Sir Peter Maxwell Davies dies aged 81
1934-2016
Sir Peter Maxwell Davies, composer and former Master of the Queen's Music, has died at the age of 81 after a long battle with leukemia.
Born in Salford, Lancashire on 8 September 1934, Maxwell Davies attended the Royal Manchester College of Music (now Royal Northern College of Music). There he became part of the so-called 'Manchester school', a centre of avant-garde classical music in the 1960's. He later took up a fellowship at Princeton, where he studied under Milton Babbitt and Roger Sessions, and became a leading figure in the world of contemporary music. Just last month he was awarded the Royal Philharmonic Society Gold Medal. Previous recipients of this prestigious award include classical giants such as Brahms and Vaughan Williams.

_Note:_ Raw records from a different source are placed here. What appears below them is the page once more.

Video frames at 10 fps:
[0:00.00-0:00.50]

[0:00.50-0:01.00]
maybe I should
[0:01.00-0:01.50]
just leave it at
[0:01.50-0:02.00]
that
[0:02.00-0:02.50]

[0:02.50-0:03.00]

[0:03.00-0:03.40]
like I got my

Knighted for services to music in 1987, he served as Master of the Queen's Music from 2004-2014, though he was controversially not commissioned to compose a work for the wedding of Prince William and Kate Middleton in 2011.
Maxwell Davies was also an experienced conductor and guest-conducted orchestras around the world. He had particularly close relationships with the BBC Philharmonic and Royal Philharmonic, where he was associate conductor and composer for ten years, and the Scottish Chamber Orchestra, where he was composer laureate.

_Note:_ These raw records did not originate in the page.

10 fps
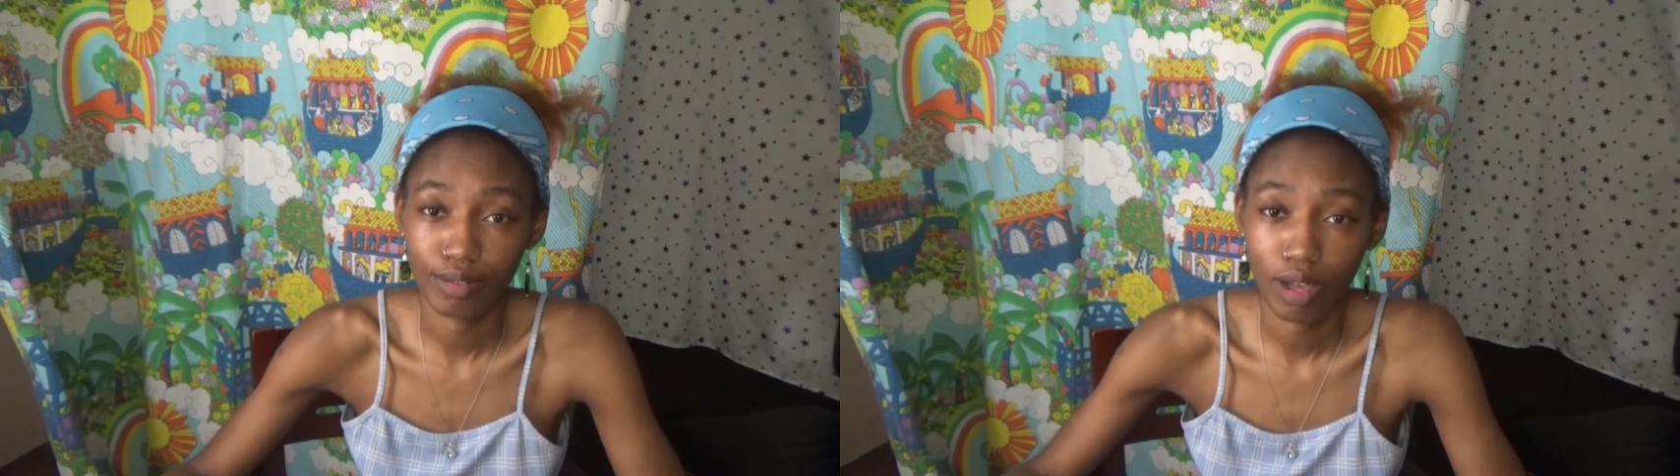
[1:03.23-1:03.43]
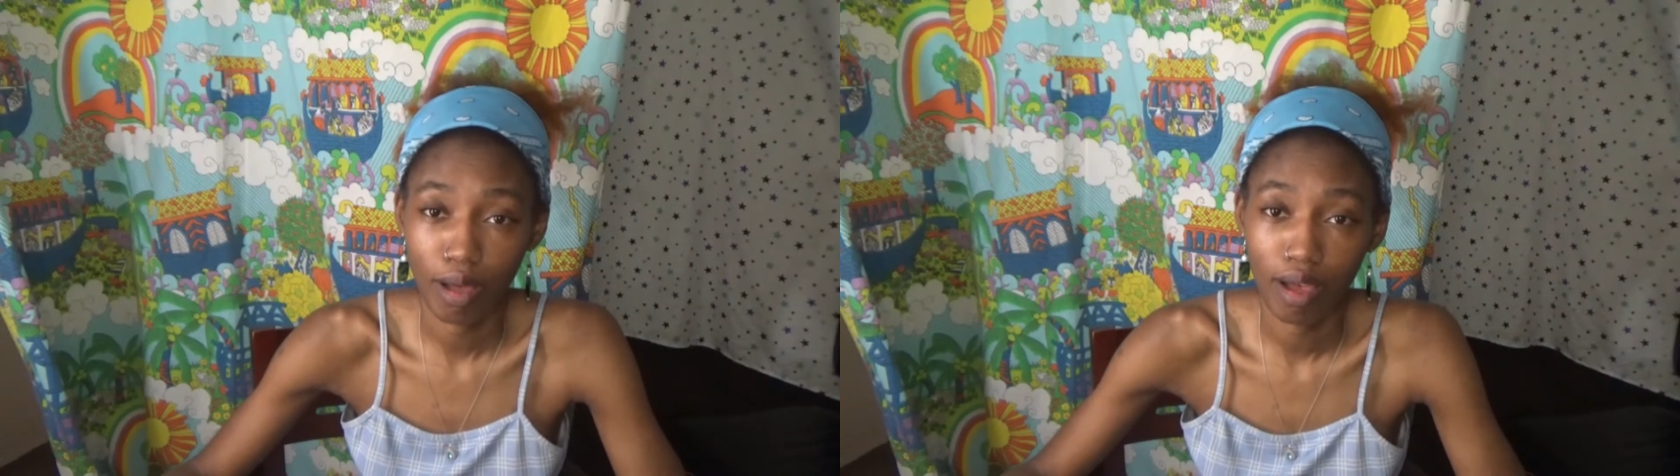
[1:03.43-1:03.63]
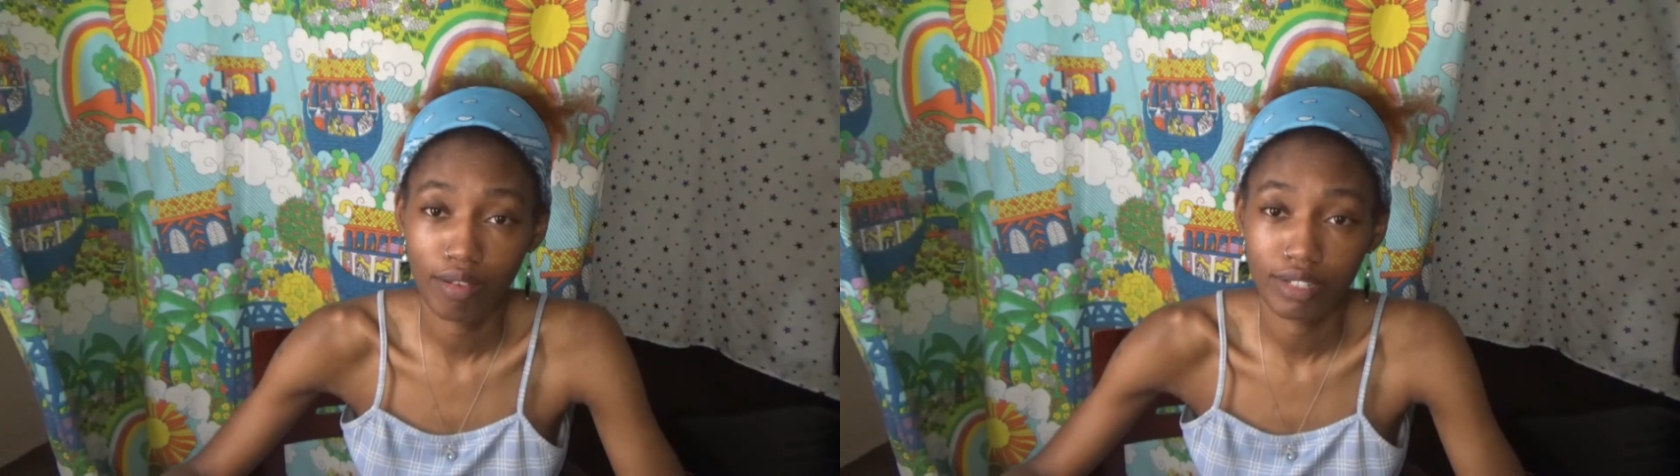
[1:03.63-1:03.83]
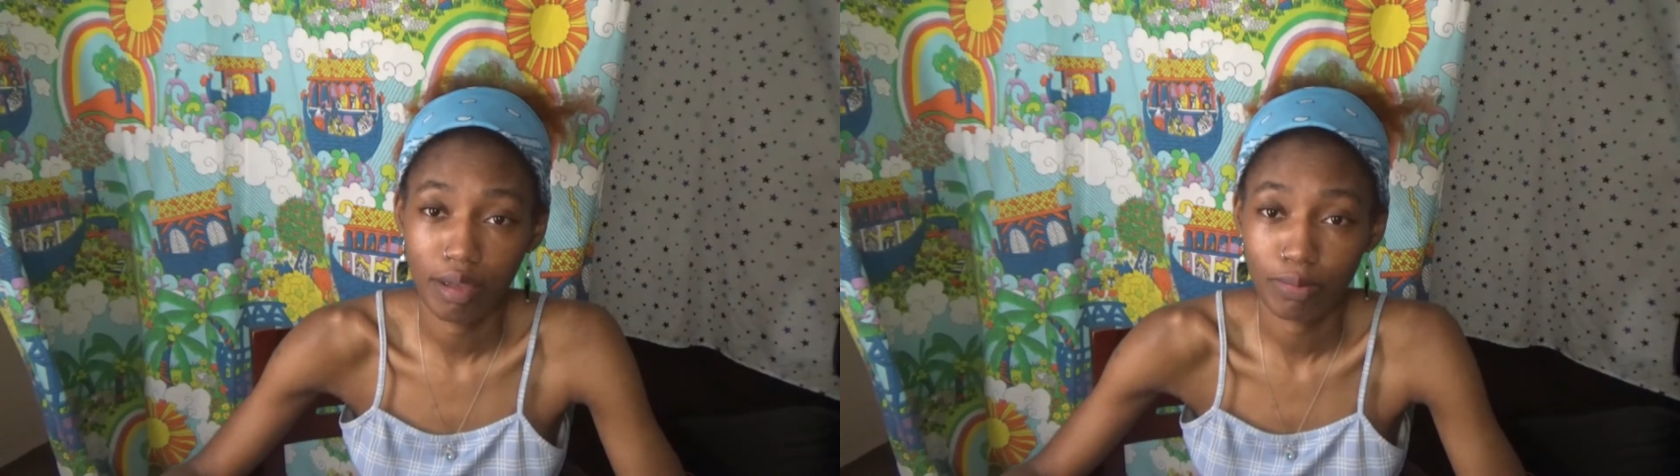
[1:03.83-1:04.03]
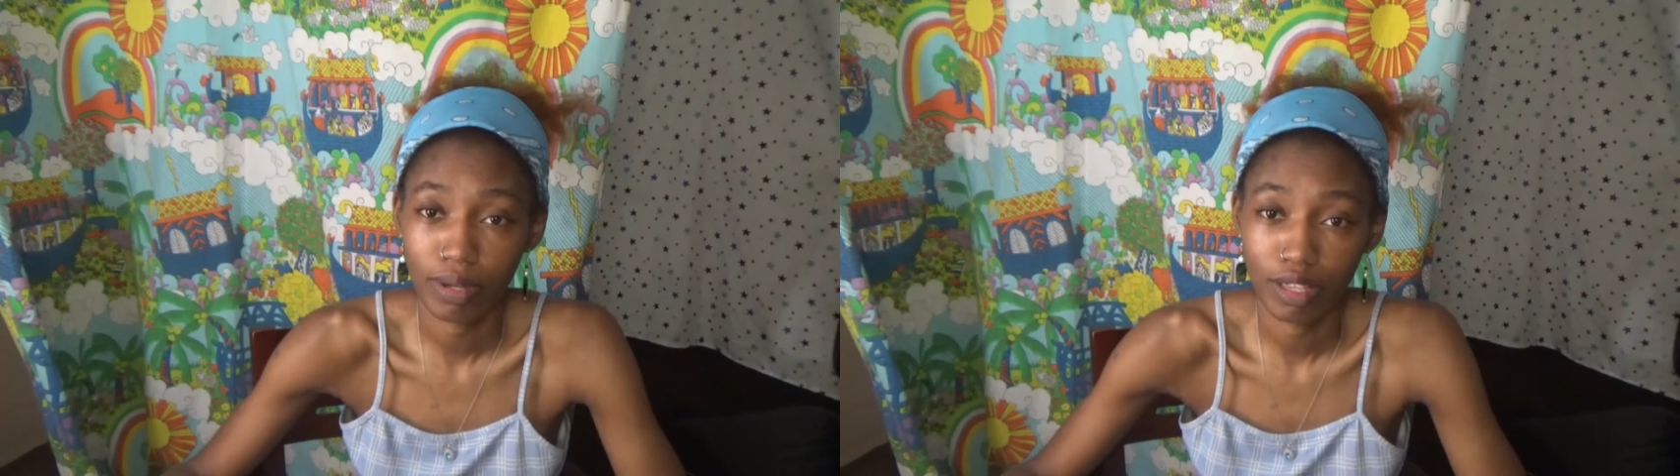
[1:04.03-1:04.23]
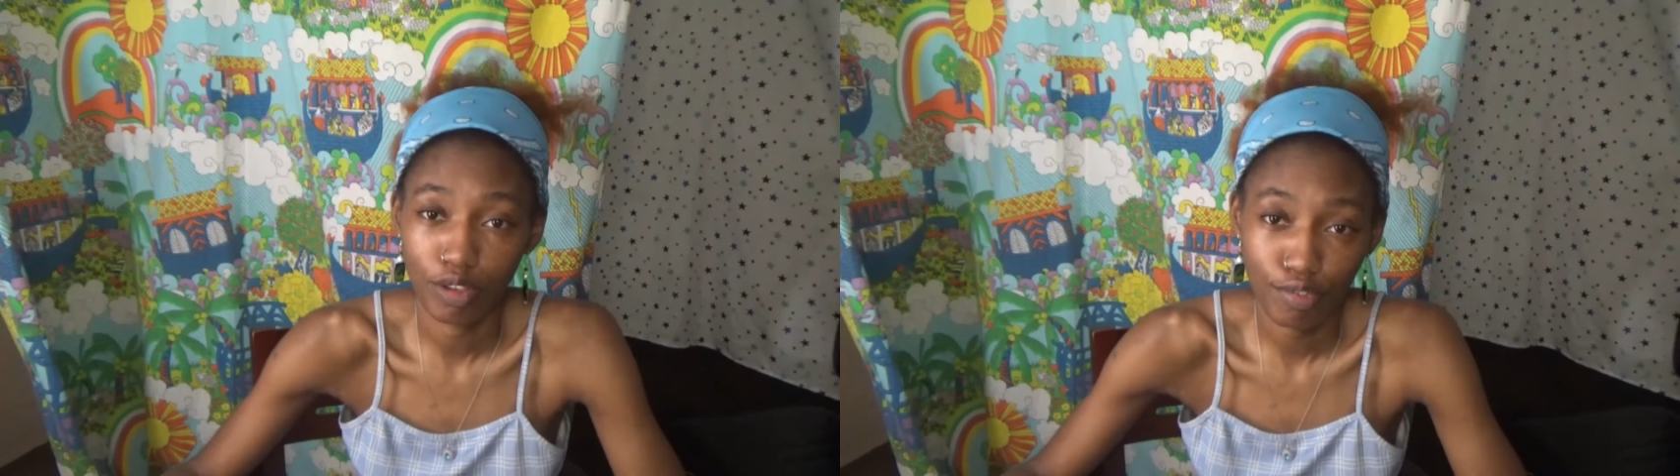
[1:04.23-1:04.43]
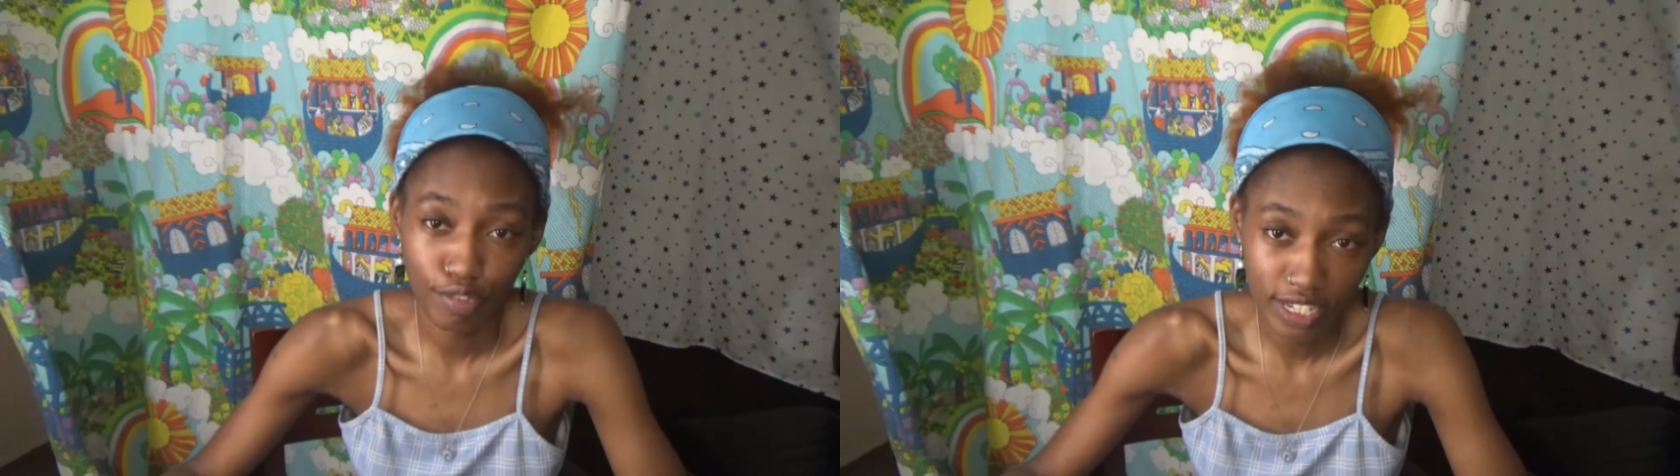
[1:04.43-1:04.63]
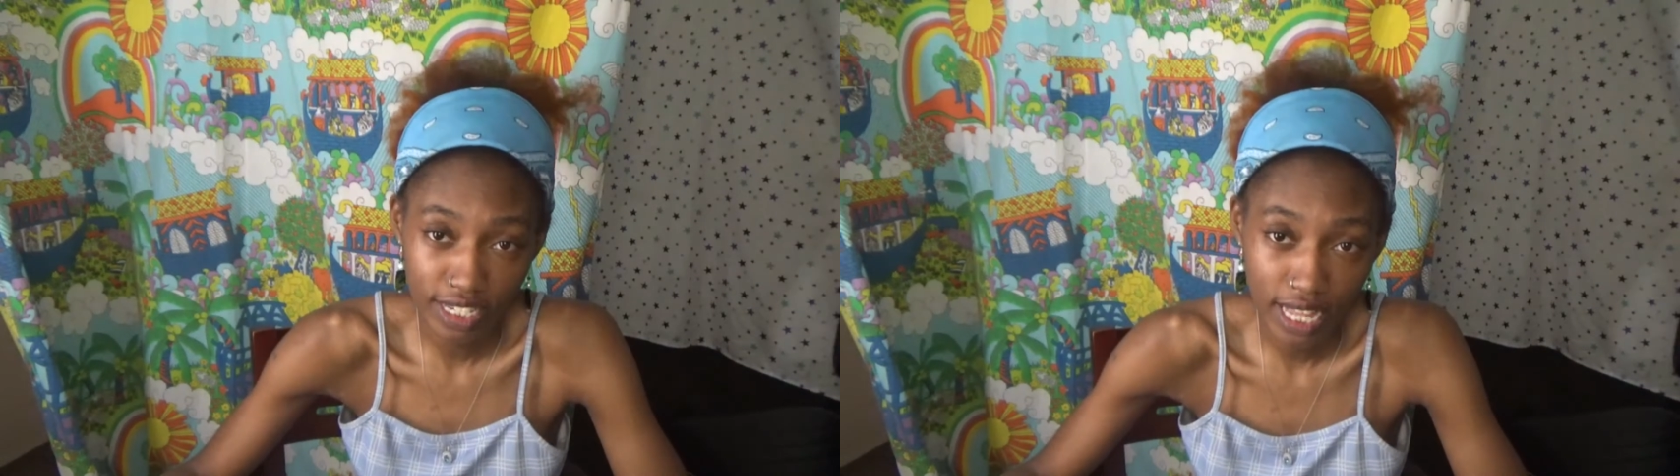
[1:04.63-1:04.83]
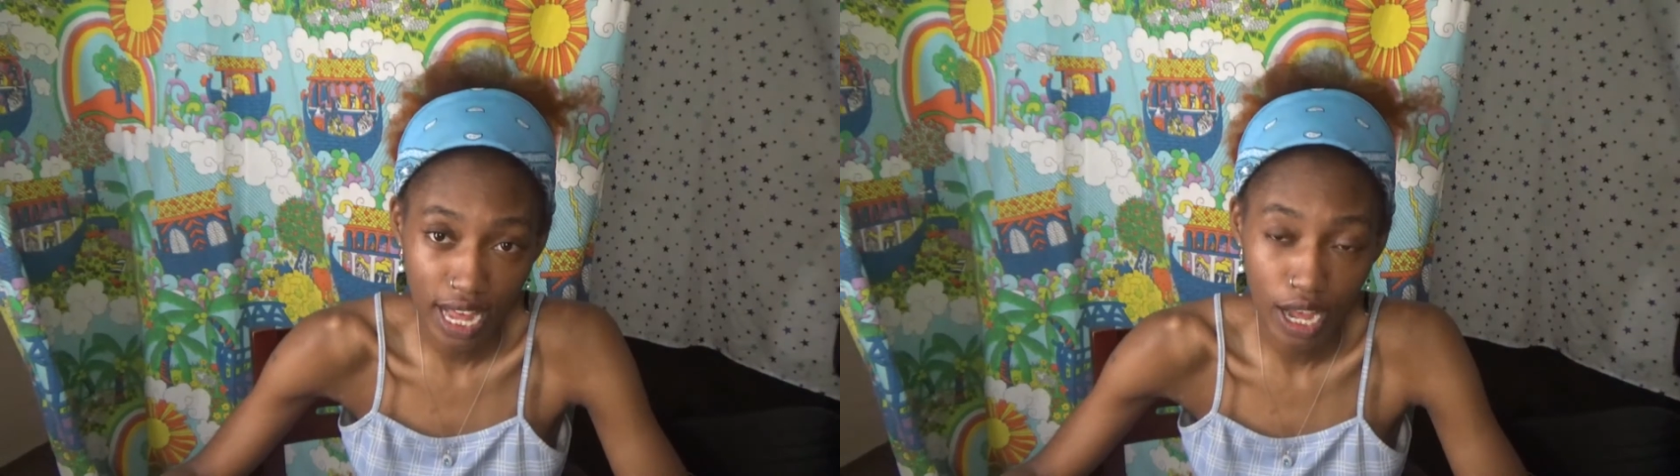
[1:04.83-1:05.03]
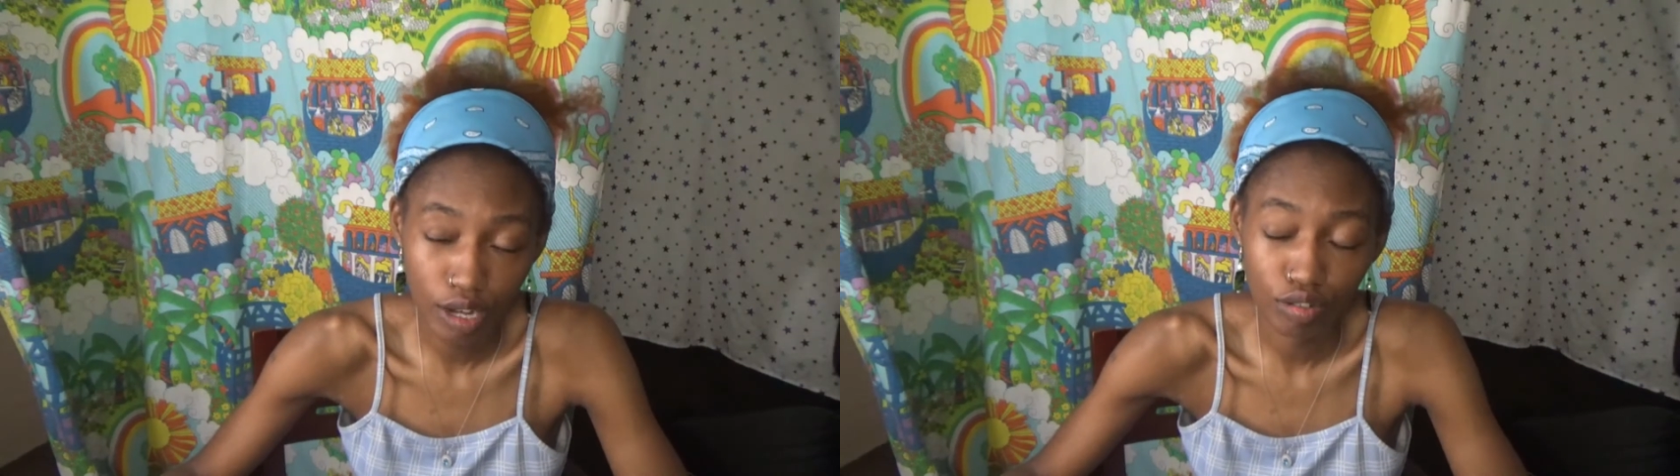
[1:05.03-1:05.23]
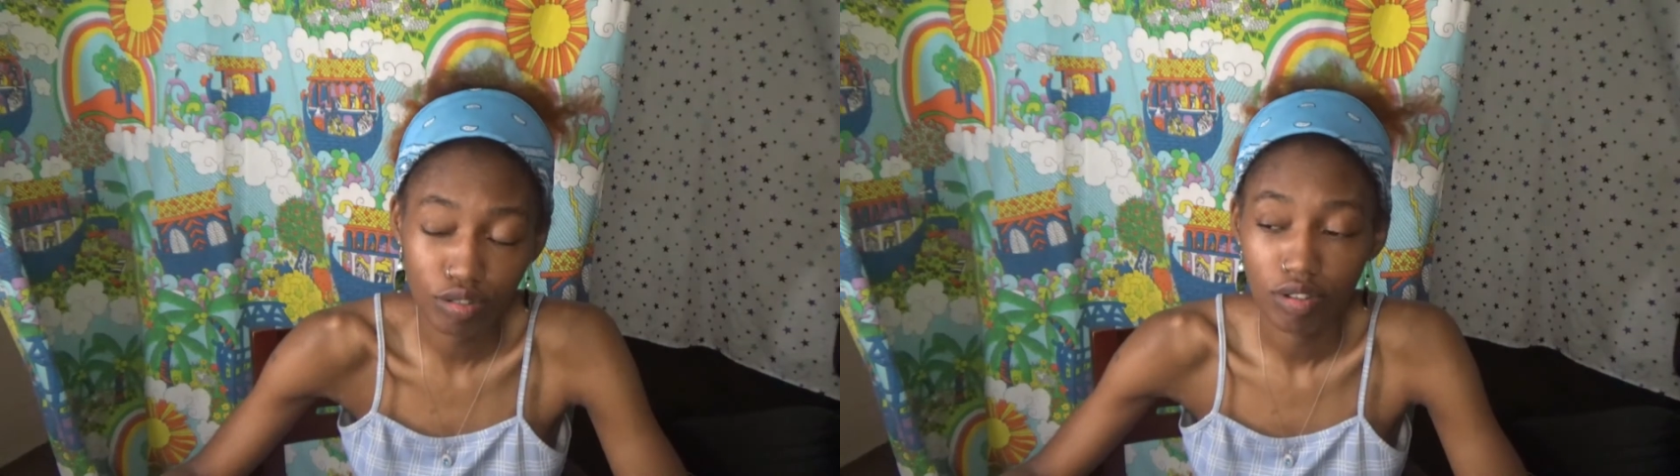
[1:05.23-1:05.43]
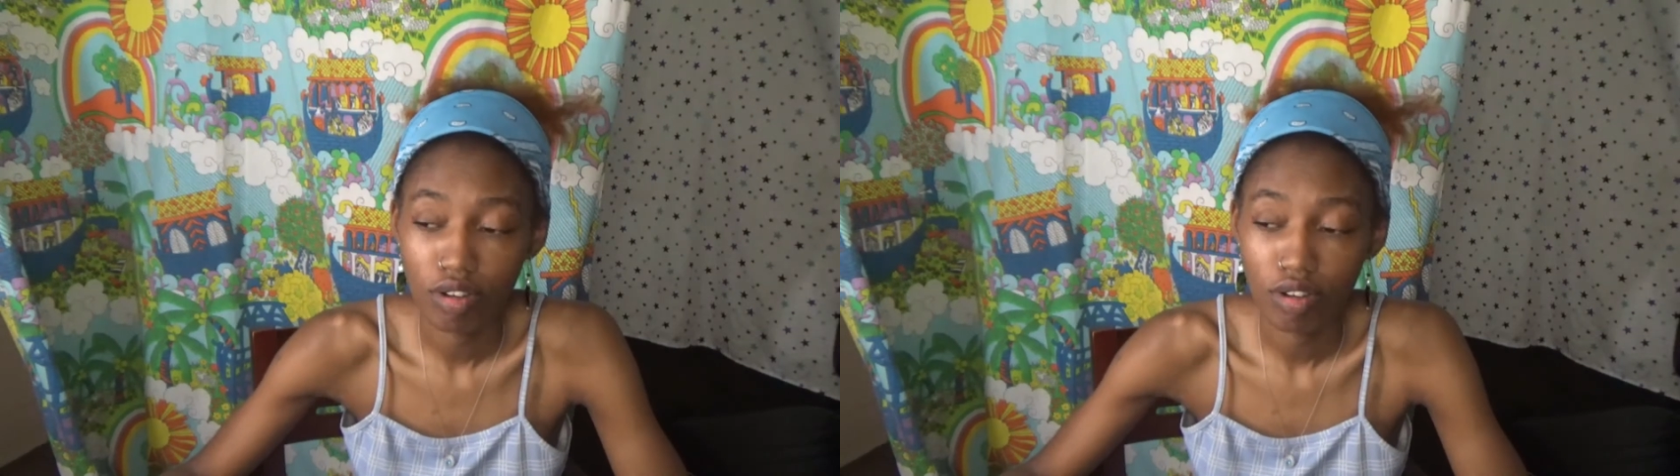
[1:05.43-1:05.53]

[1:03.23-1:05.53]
so obviously I'm expecting a freestyle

'Max', as he was widely known, moved to the Orkney Islands in 1971, where he lived for the rest of his life. In 1977 he founded the St Magnus Festival which takes place annually in the Orkney Islands. Alongside performances from international artists, the festival prides itself on involving members of the local community in performances. The festival chorus - 130 singers from across the islands - performs each year.
Maxwell Davies's children's opera 'The Hogboon' will be posthumously premiered in June 2016 by Sir Simon Rattle and the London Symphony Orchestra at The Barbican.